German Credit Risk & Fairness Analysis 🧠📊

🤖 Automated credit scoring using H2O AutoML with fairness evaluation by gender.
Includes data preprocessing, SHAP explainability, parity metrics, and visual risk profiling.
The project is fully written in R and structured for reproducibility.

📁 Project Structure

data/ – raw input data (.csv)
output/ – generated outputs (plots, predictions)
src/ – core analysis script
README.md – project documentation

🔢 Block 1: Load required packages and get script path

📄 src/analysis.R
This block loads required libraries and dynamically detects the working directory of the script to ensure all relative paths work properly.

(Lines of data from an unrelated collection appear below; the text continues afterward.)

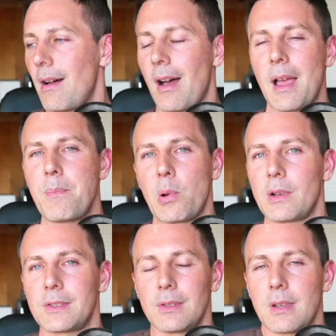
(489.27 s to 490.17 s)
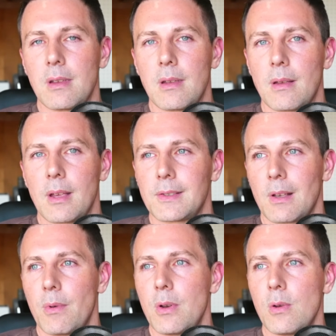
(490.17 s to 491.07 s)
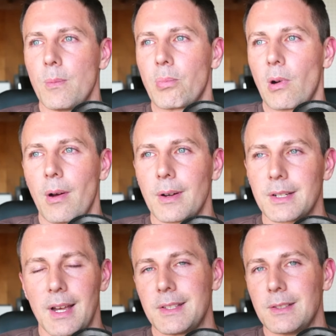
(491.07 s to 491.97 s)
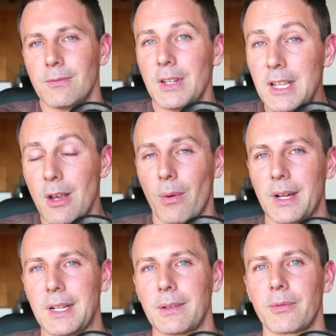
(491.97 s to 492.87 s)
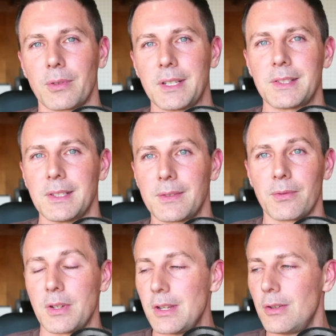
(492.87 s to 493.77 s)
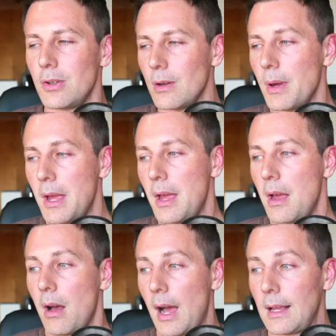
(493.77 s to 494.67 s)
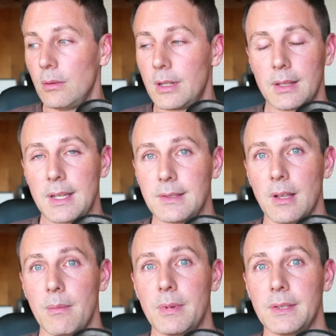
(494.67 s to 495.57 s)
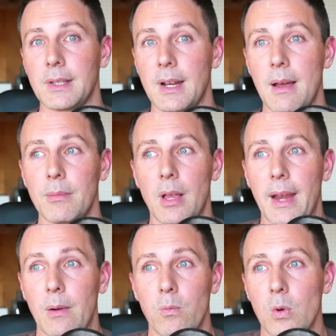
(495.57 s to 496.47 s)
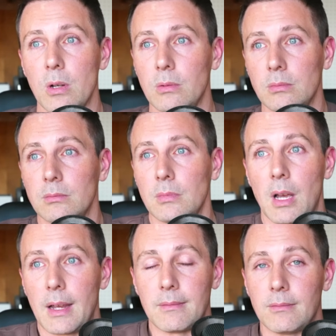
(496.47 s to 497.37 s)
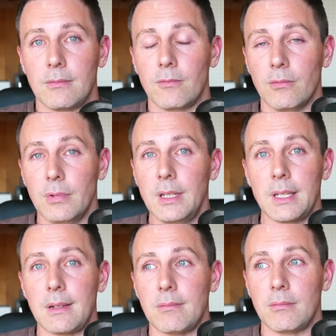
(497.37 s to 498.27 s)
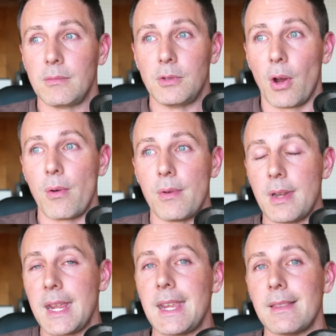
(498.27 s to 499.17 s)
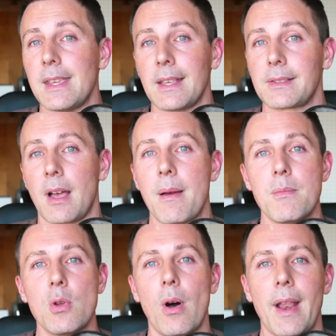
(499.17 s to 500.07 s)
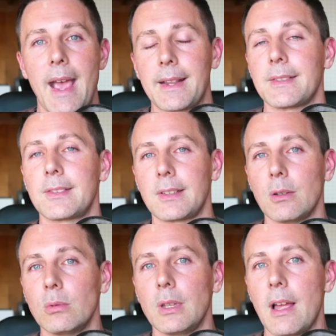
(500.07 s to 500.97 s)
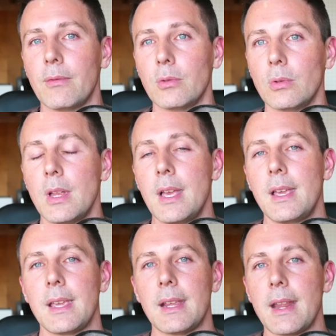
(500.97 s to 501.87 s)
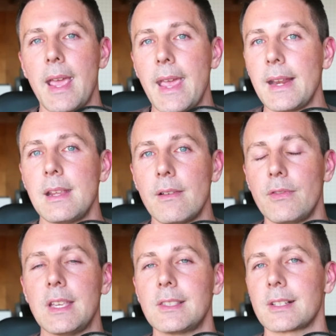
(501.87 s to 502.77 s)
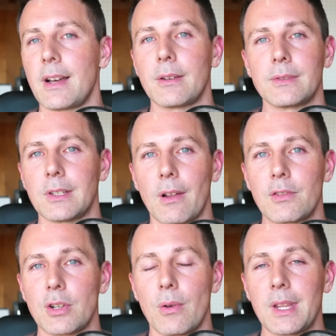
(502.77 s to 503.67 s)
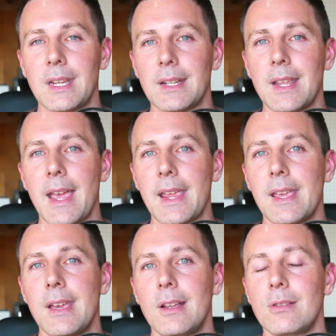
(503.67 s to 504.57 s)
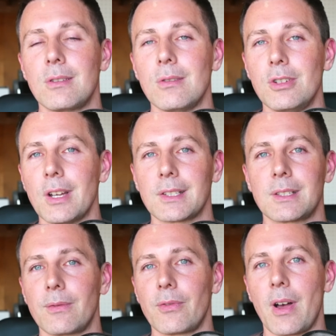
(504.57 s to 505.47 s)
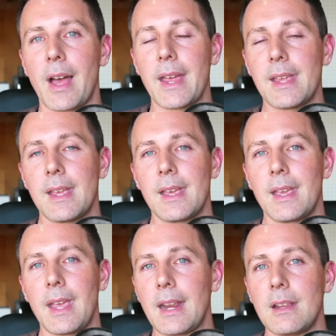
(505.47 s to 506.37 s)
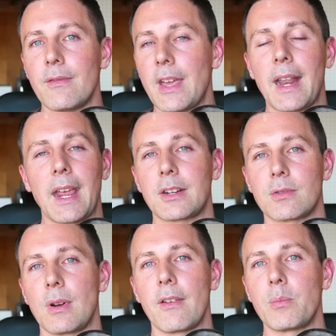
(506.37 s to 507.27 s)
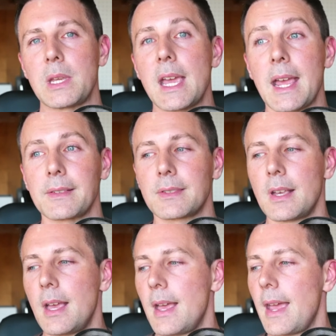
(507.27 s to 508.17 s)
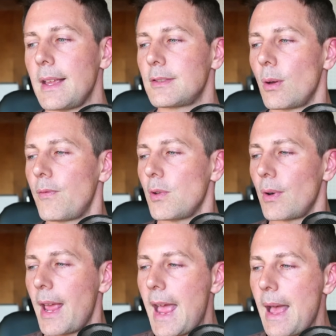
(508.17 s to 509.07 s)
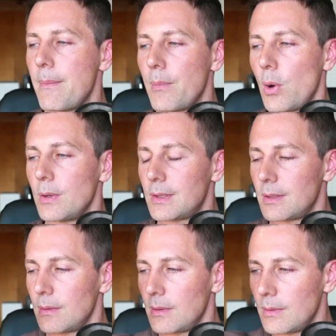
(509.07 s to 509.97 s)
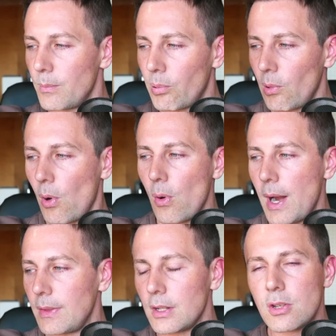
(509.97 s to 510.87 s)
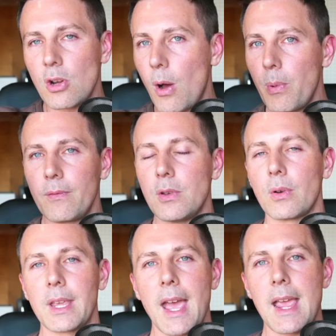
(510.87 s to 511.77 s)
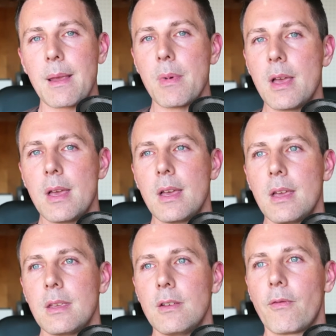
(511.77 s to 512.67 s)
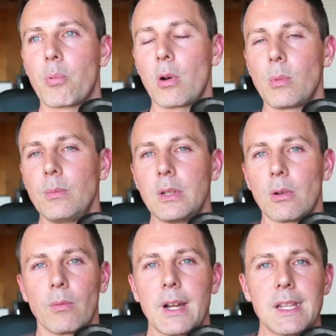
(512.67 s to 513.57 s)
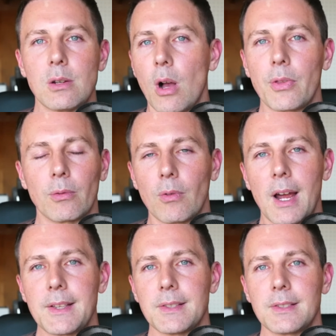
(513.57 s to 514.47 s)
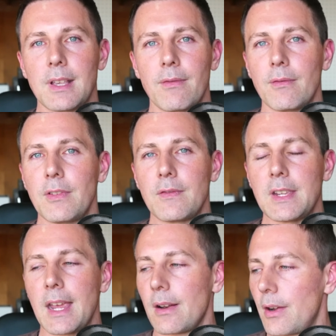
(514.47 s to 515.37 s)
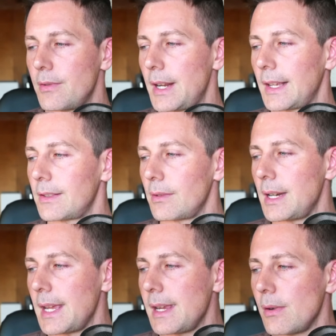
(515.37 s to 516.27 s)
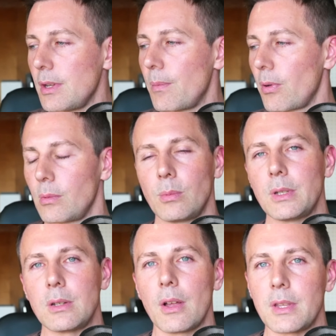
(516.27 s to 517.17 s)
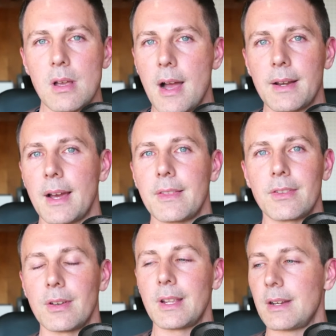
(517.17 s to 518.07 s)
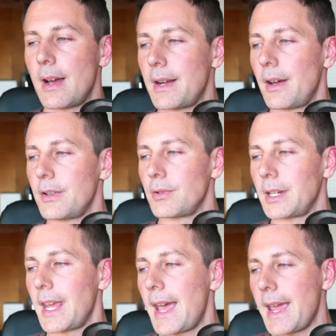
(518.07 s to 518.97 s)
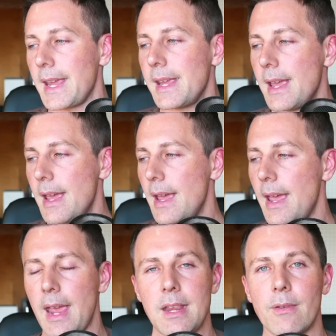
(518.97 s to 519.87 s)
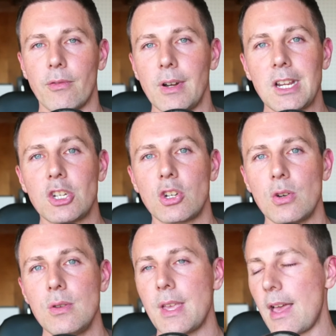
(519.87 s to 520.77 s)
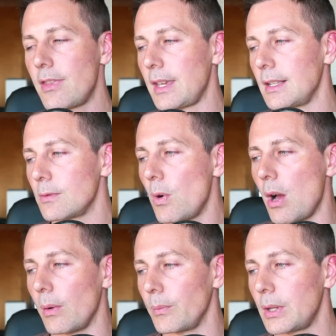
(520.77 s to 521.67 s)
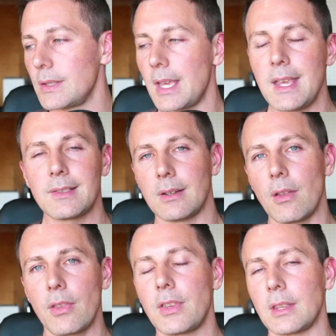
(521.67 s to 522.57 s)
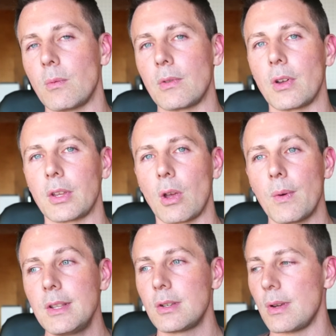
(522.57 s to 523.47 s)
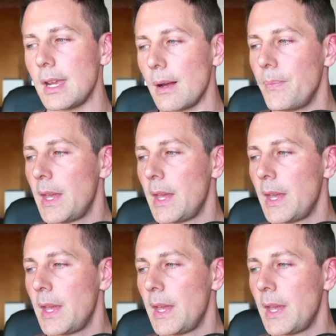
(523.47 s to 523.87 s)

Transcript: I personally, as uh, someone who prioritizes video editing, for instance, for YouTube, I look at these numbers and I'm like, well, I really don't need this. I'm not at a skill level in any of these titles that I've shown here today to justify any of that extra FPS. And so if you're an Atmos Pro at the top of your game, you've probably already got the Ryzen 7 5800X3D, or you probably got the i9 13900K, and you've already tuned that thing as well. Because here's another thing that we've got to go into here.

if (!require("rstudioapi")) install.packages("rstudioapi")
library(rstudioapi)

script.dir <- dirname(rstudioapi::getSourceEditorContext()$path)

✅ This makes the script self-contained and portable — no hardcoded file paths required.

🔢 Block 2: Load and prepare the dataset

📄 src/analysis.R
📥 german_credit_data_small.csv
This block loads the CSV file containing credit data and drops the unnecessary ID column.

data <- read.csv(file.path(script.dir, "german_credit_data_small.csv"))
data <- data[, 2:11]  # Drop ID column

📝 The dataset contains information on credit applicants, including age, sex, job type, housing status, account balances, loan amount, duration, purpose, and risk classification. Removing the ID column helps ensure that modeling is not biased by an arbitrary identifier.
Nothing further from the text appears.